Shafts are essential components in mechanical systems because they transmit power and motion. Damage to shafts can reduce system efficiency, degrade performance, and eventually lead to failure. Vibration-based condition monitoring has been widely used for damage detection, but the effectiveness of machine learning models depends on appropriate feature extraction and data preprocessing.

Methods

This study evaluates the performance of Artificial Neural Networks (ANN) and Support Vector Machines (SVM) for shaft damage classification using vibration characteristics. Experimental tests were conducted on AISI 1045 steel shafts with a length of 250 mm and a diameter of 16 mm under three conditions: intact, 10% damage, and 25% damage. The first and second natural frequencies extracted from vibration signals were used as input features. The dataset consisted of 150 samples for each condition and was divided into 80% training and 20% testing data.
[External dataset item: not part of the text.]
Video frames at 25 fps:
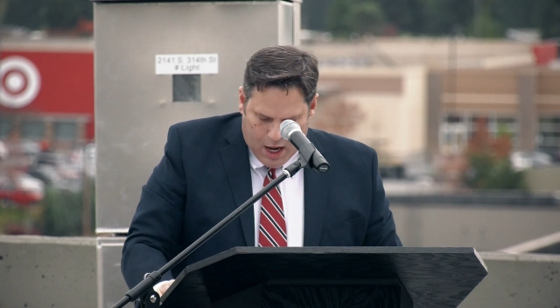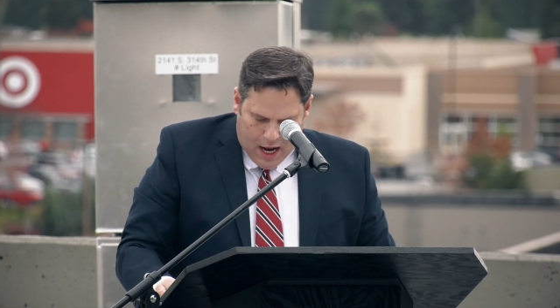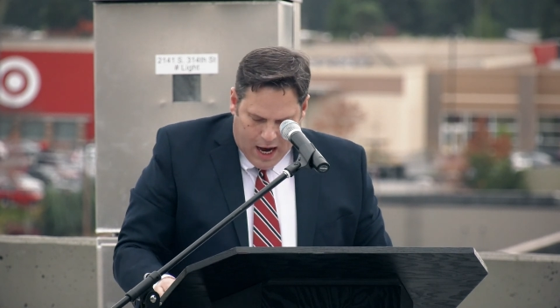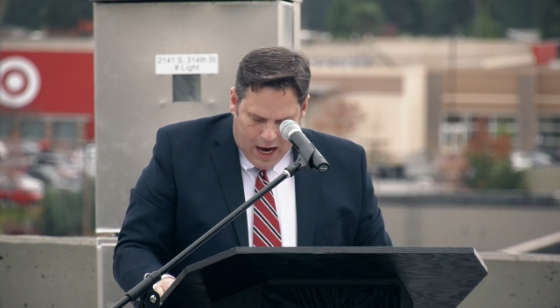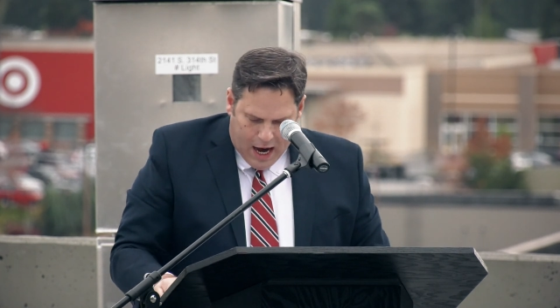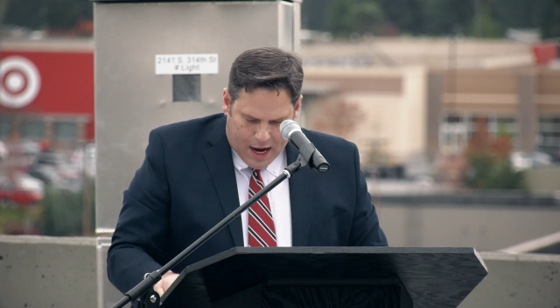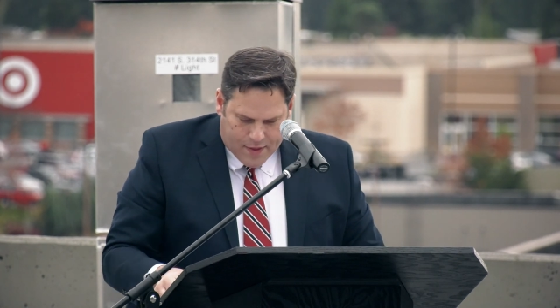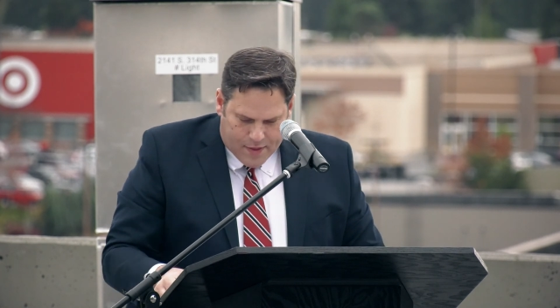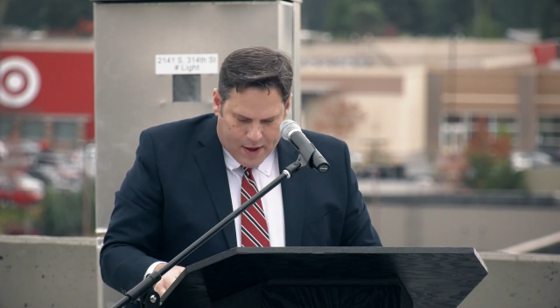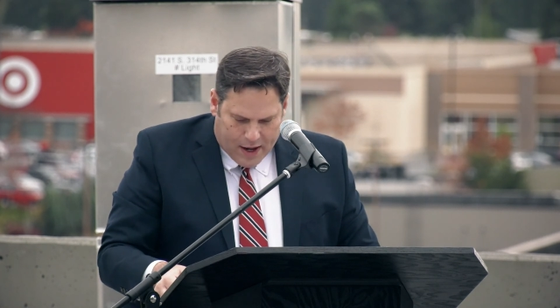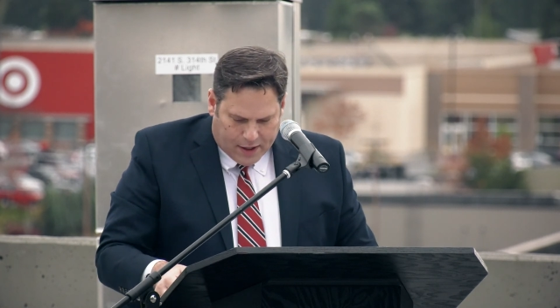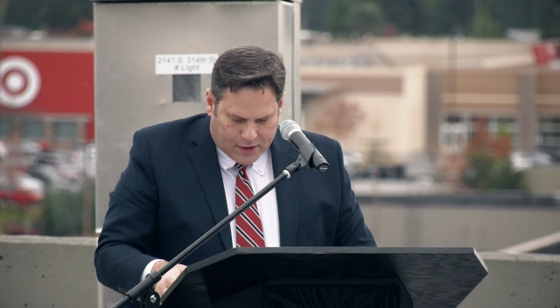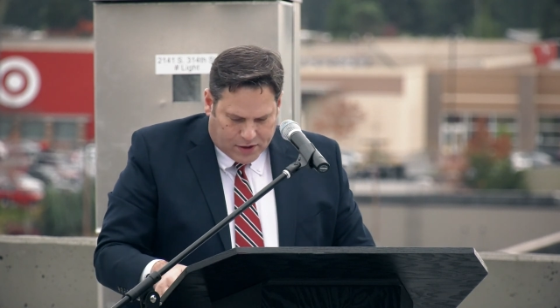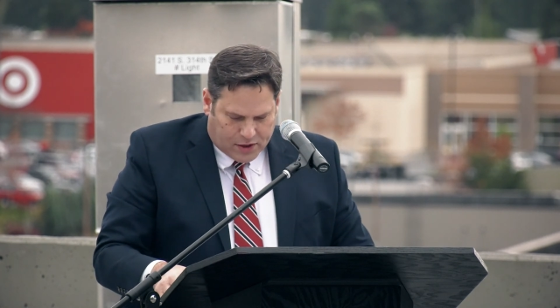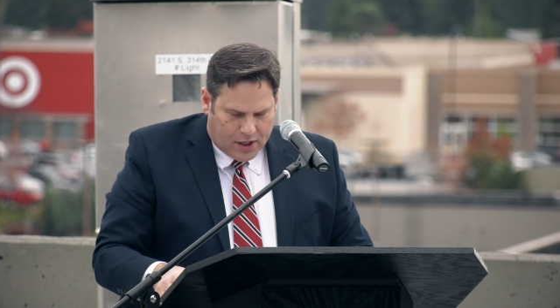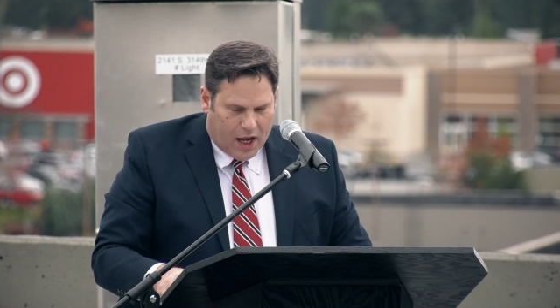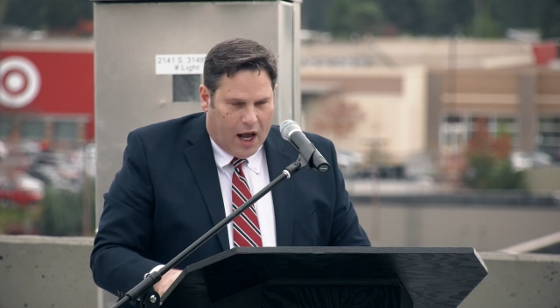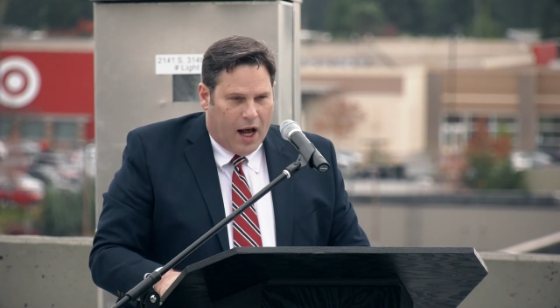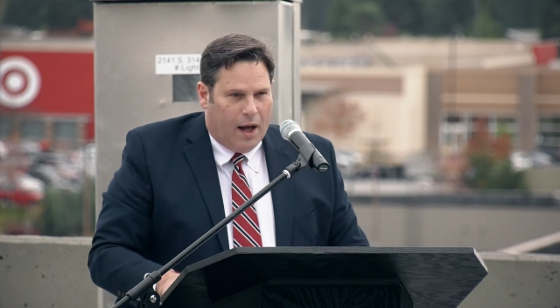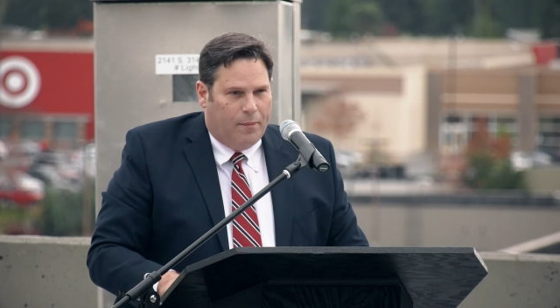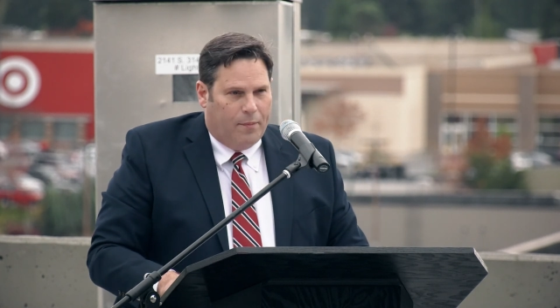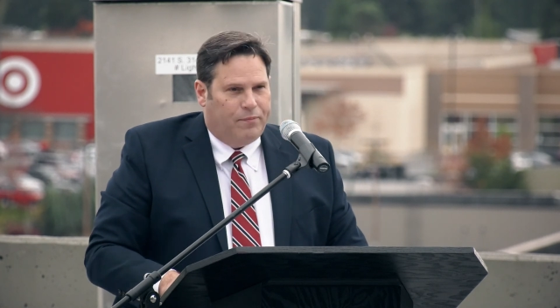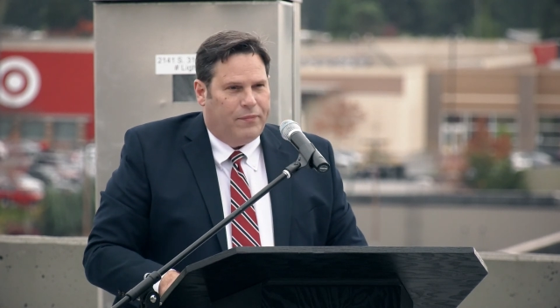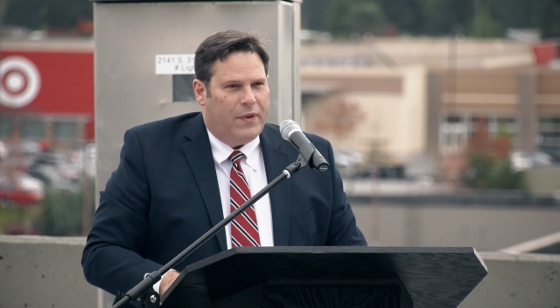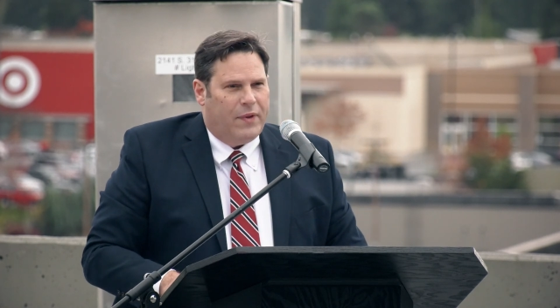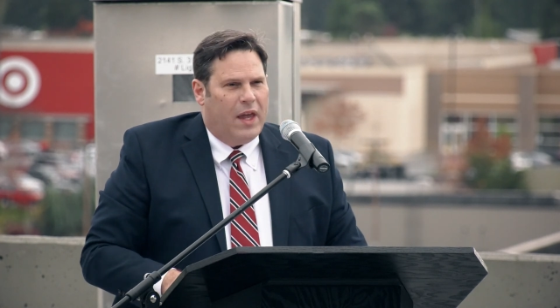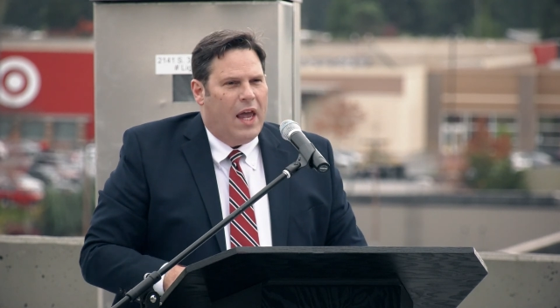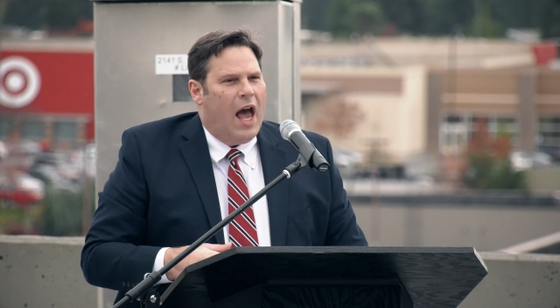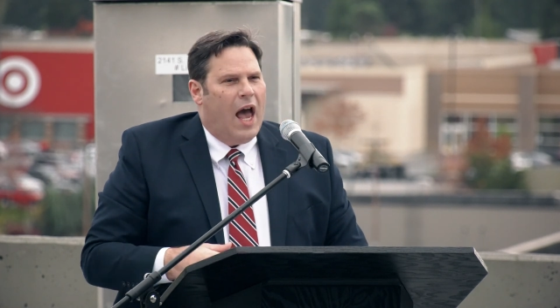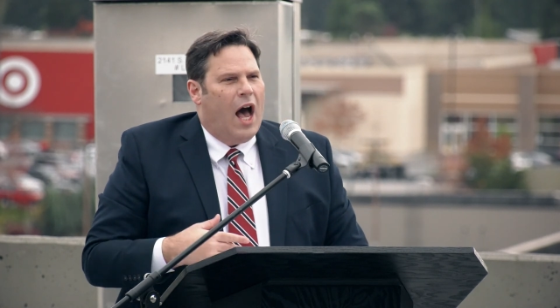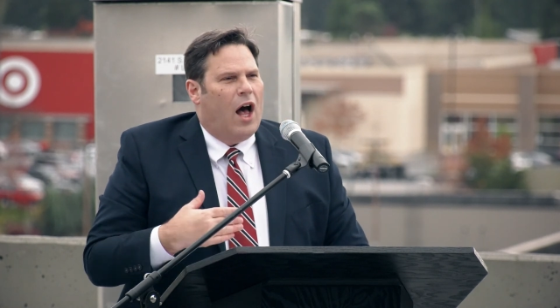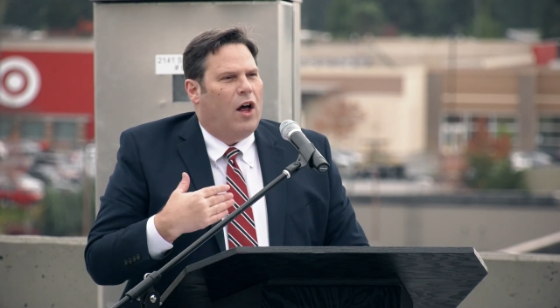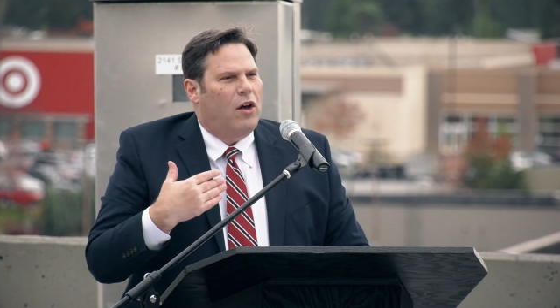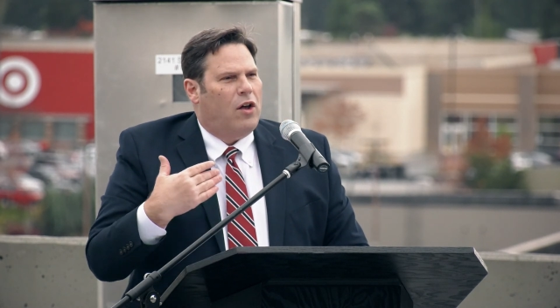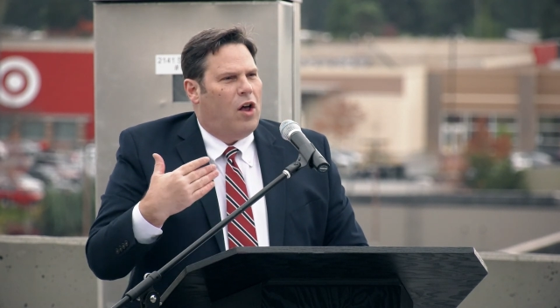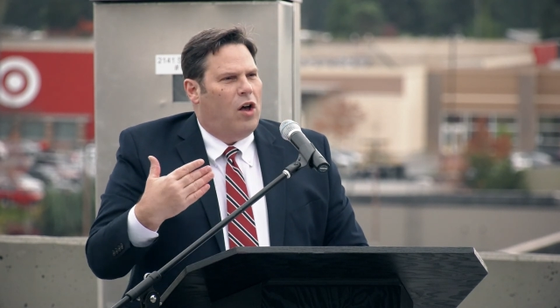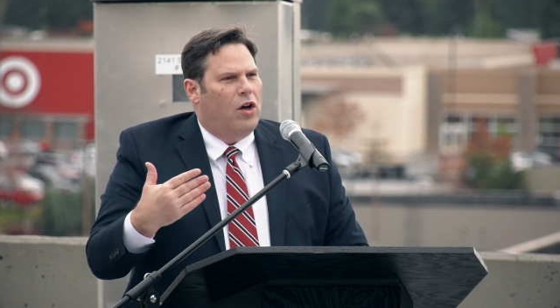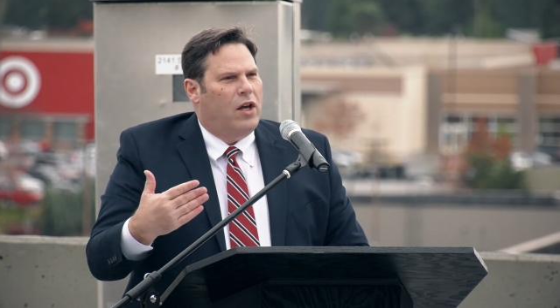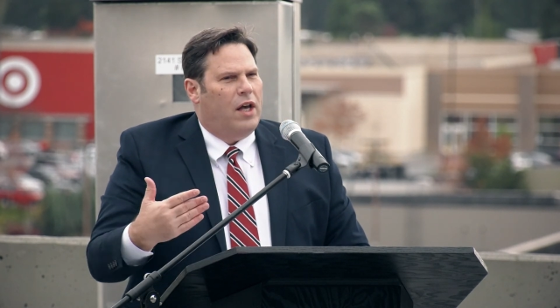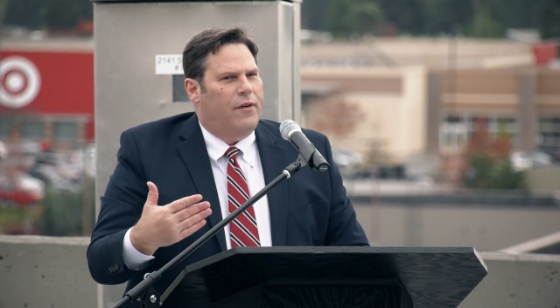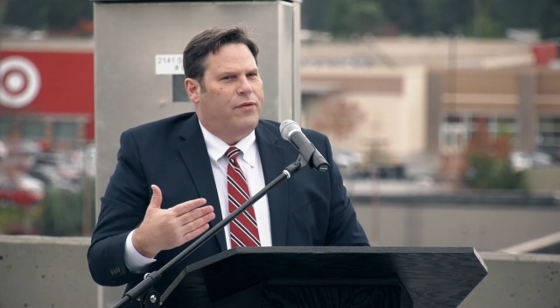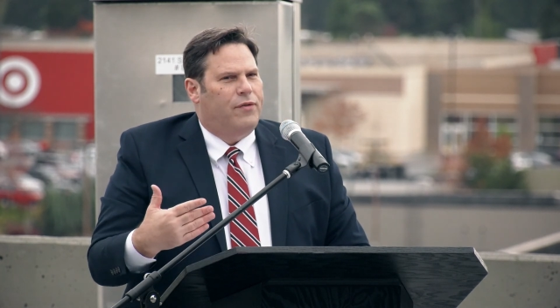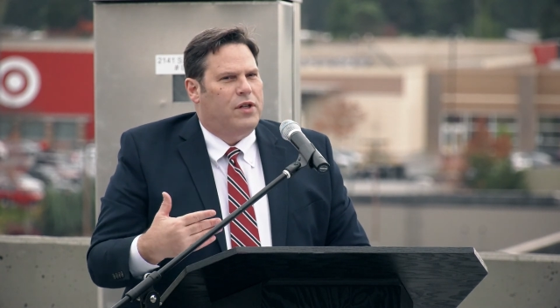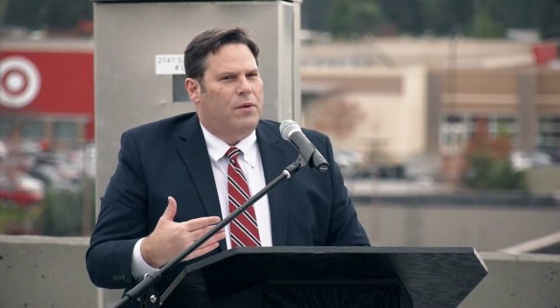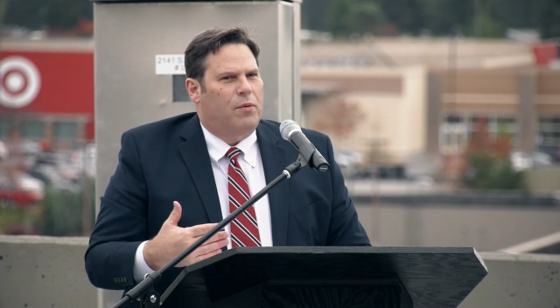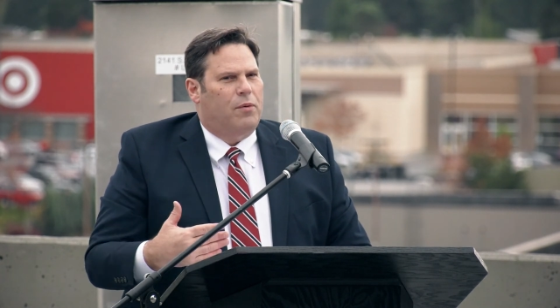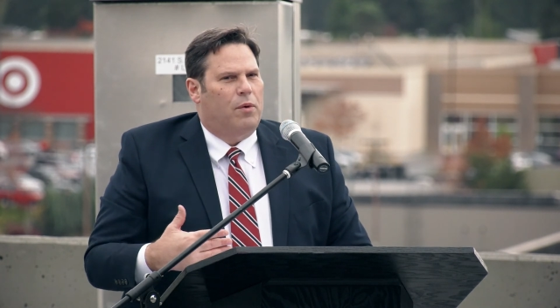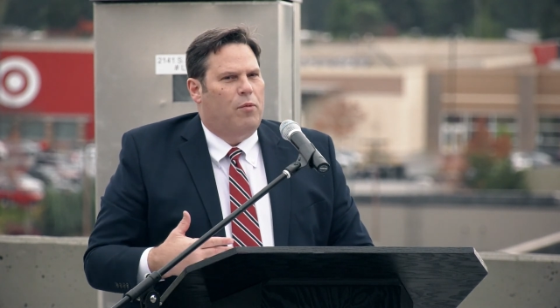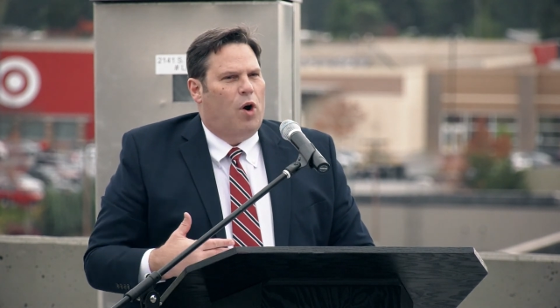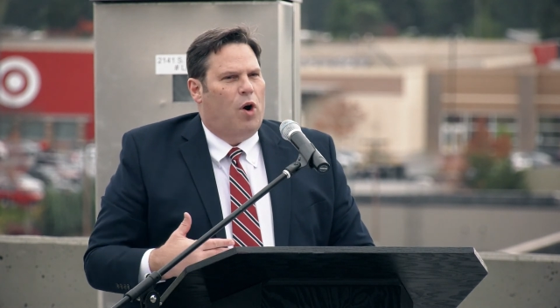and that's I'll give
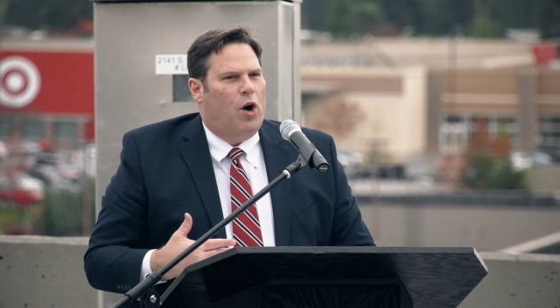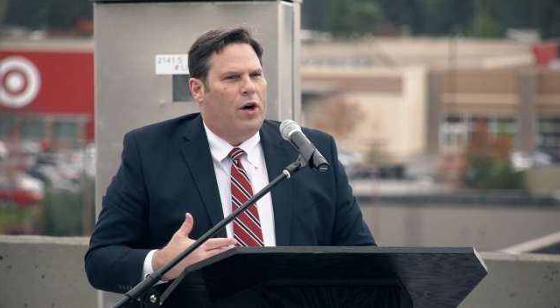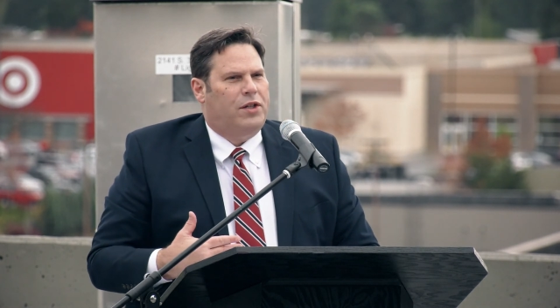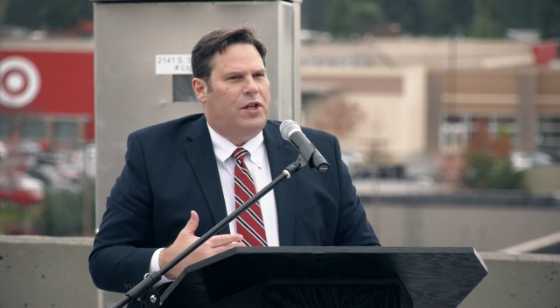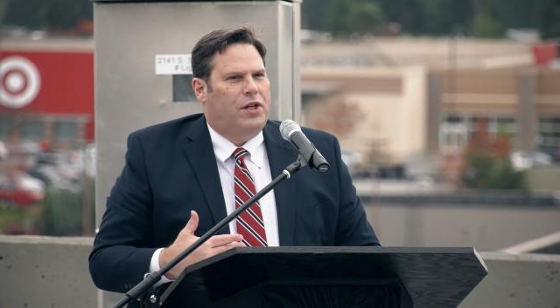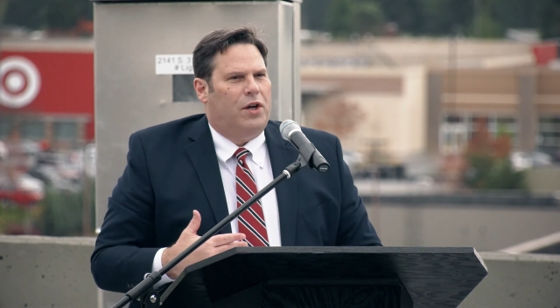some remarks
Two preprocessing methods, Damage Index (DI) and Standard Scaler normalization, were applied.

Results

Standard Scaler normalization improved the performance of both models compared with DI-based normalization. SVM achieved the highest classification accuracy of 98.9%, while ANN reached 97.8%. The extracted natural frequencies successfully distinguished the three shaft conditions.

Conclusions

The findings demonstrate that machine learning combined with appropriate preprocessing can provide reliable and accurate shaft damage detection. SVM with Standard Scaler normalization showed the best overall performance for vibration-based shaft condition monitoring.